EXTRACTED RECORDS:
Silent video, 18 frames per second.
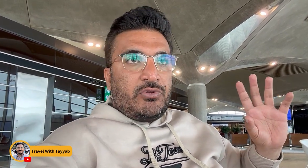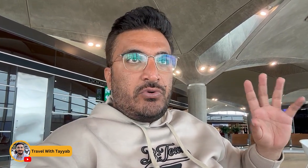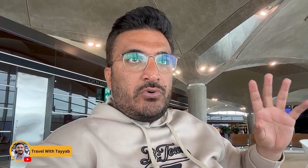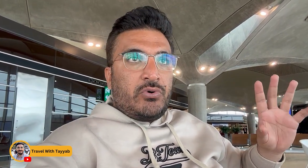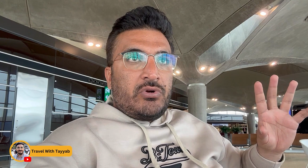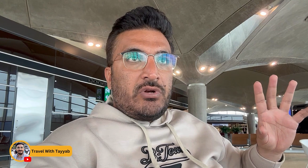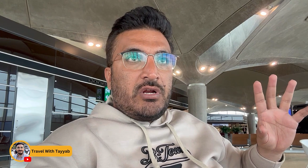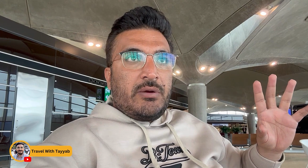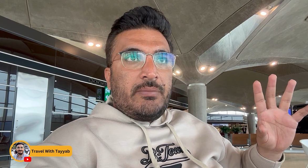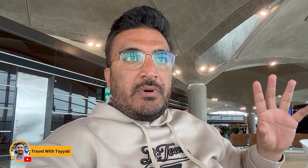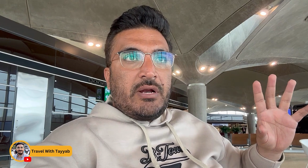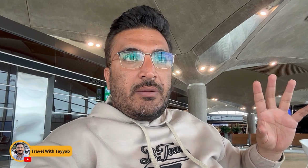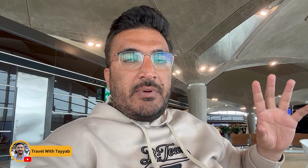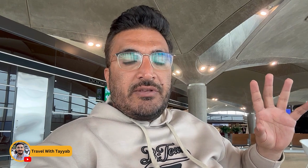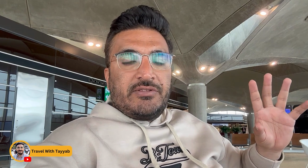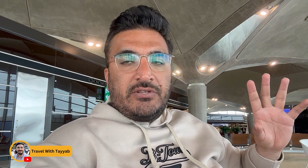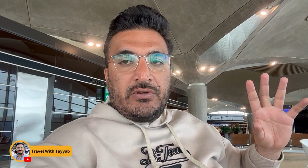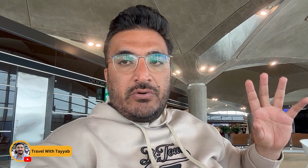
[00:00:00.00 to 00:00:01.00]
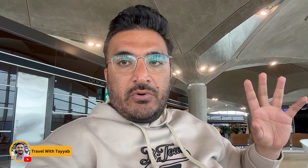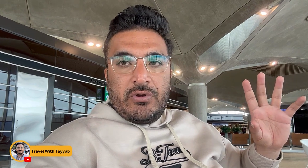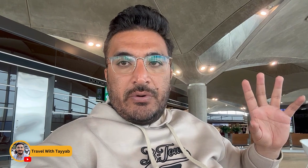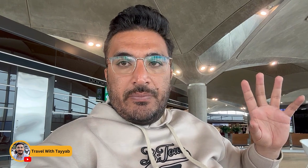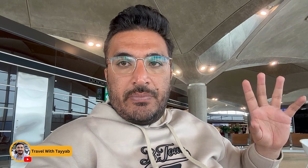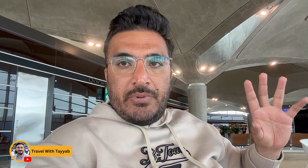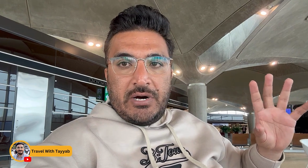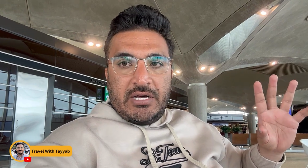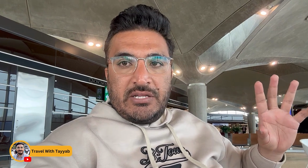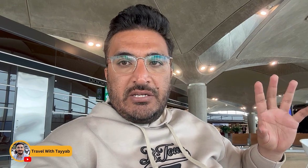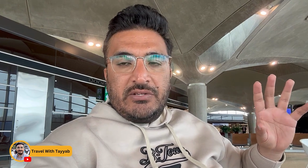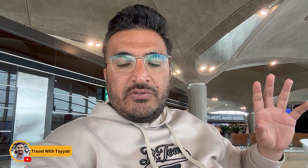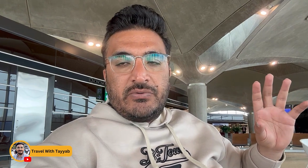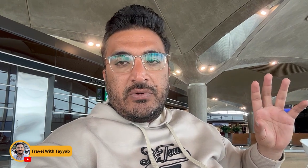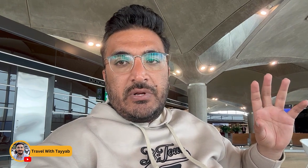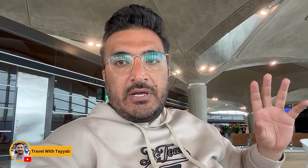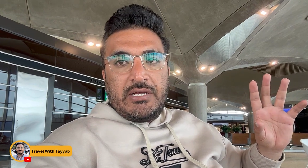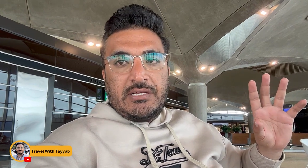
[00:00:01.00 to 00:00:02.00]
जॉर्डन के बारे में ऐसी कोई बात नहीं
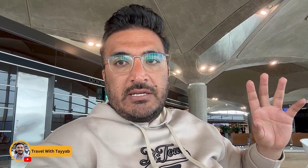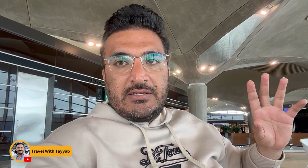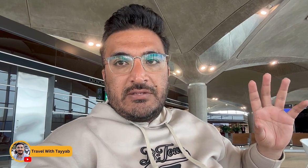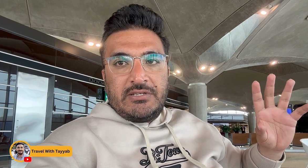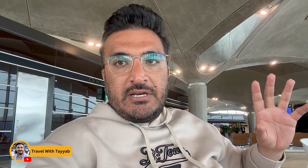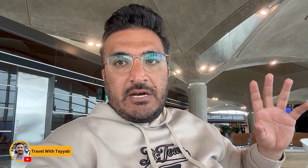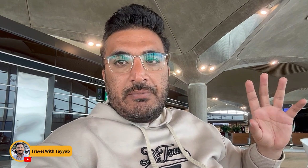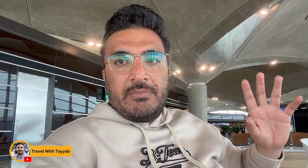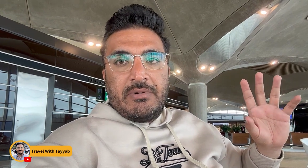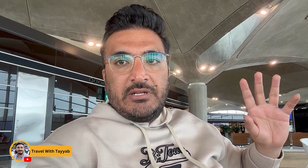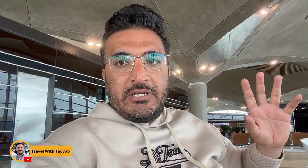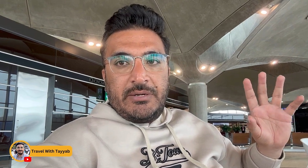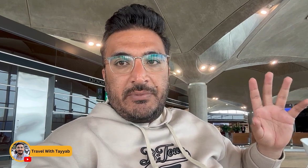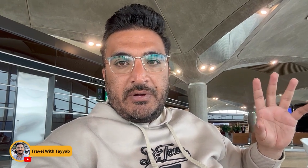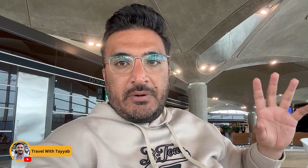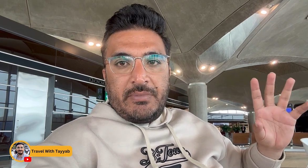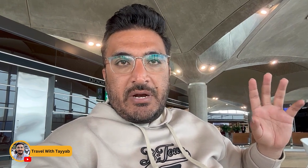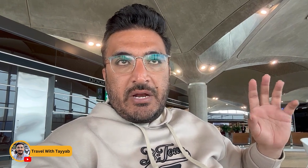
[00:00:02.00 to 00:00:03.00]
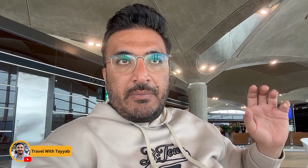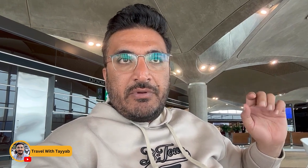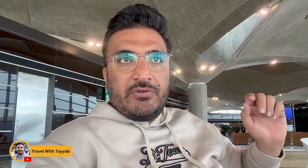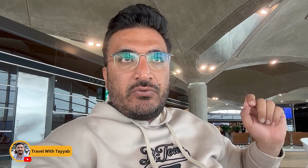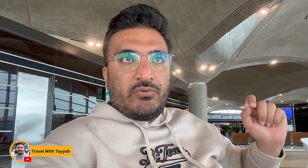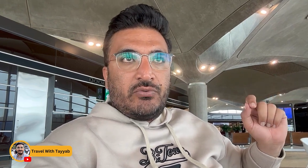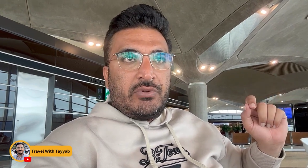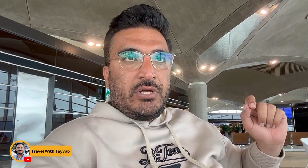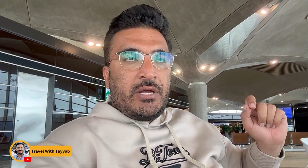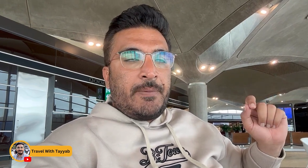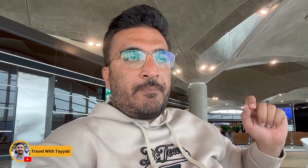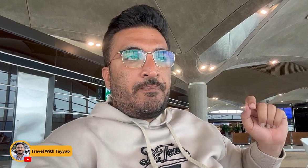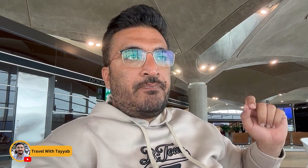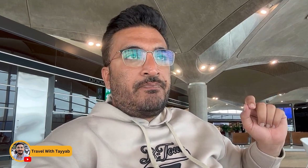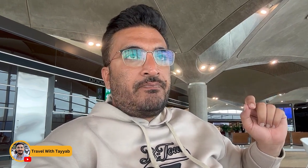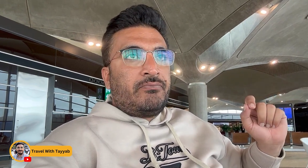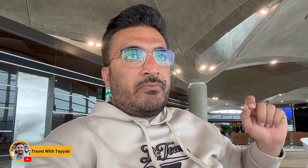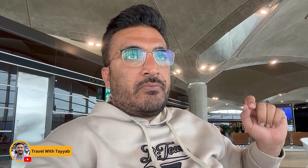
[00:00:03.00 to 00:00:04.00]
सुनेंगे जैसी आप इजिप्ट के बारे में सुनते
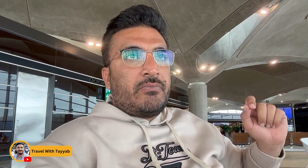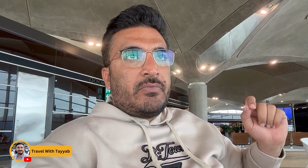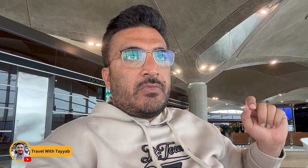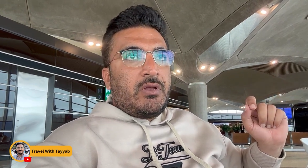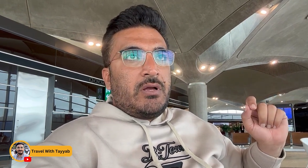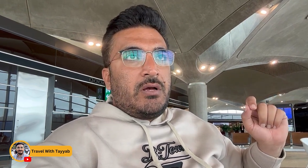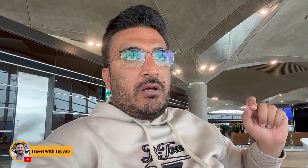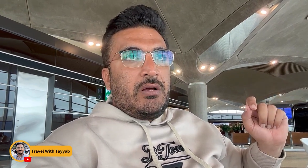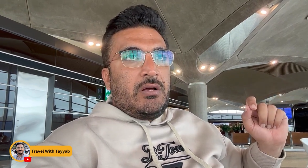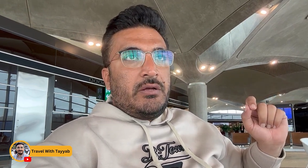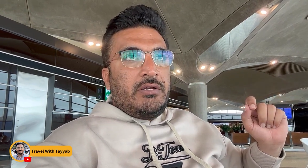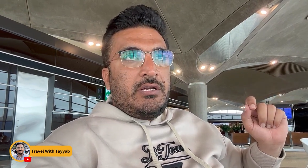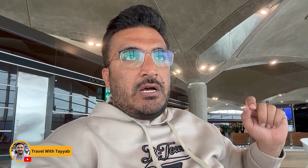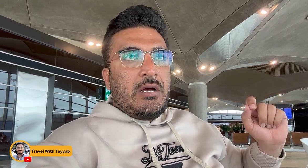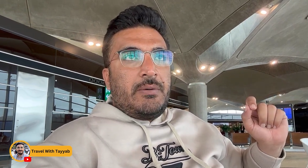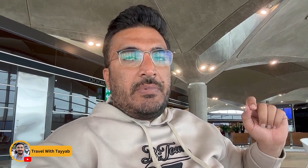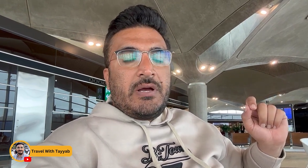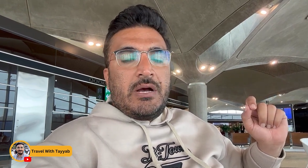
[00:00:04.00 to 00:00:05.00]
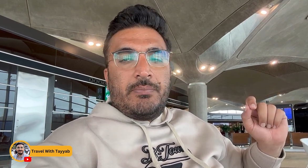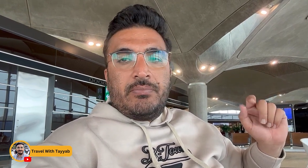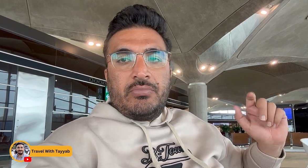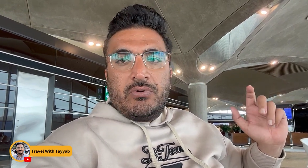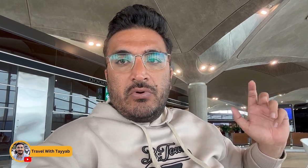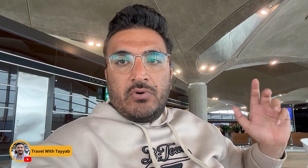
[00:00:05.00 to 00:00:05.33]
हैं यहाँ पे आप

DIRECTIONS:
Please repeat each record above precisely, with the pictures left out.

WRITTEN SOLUTION:
Silent video, 18 frames per second.
[00:00:00.00 to 00:00:01.00]
[00:00:01.00 to 00:00:02.00]
जॉर्डन के बारे में ऐसी कोई बात नहीं
[00:00:02.00 to 00:00:03.00]
[00:00:03.00 to 00:00:04.00]
सुनेंगे जैसी आप इजिप्ट के बारे में सुनते
[00:00:04.00 to 00:00:05.00]
[00:00:05.00 to 00:00:05.33]
हैं यहाँ पे आप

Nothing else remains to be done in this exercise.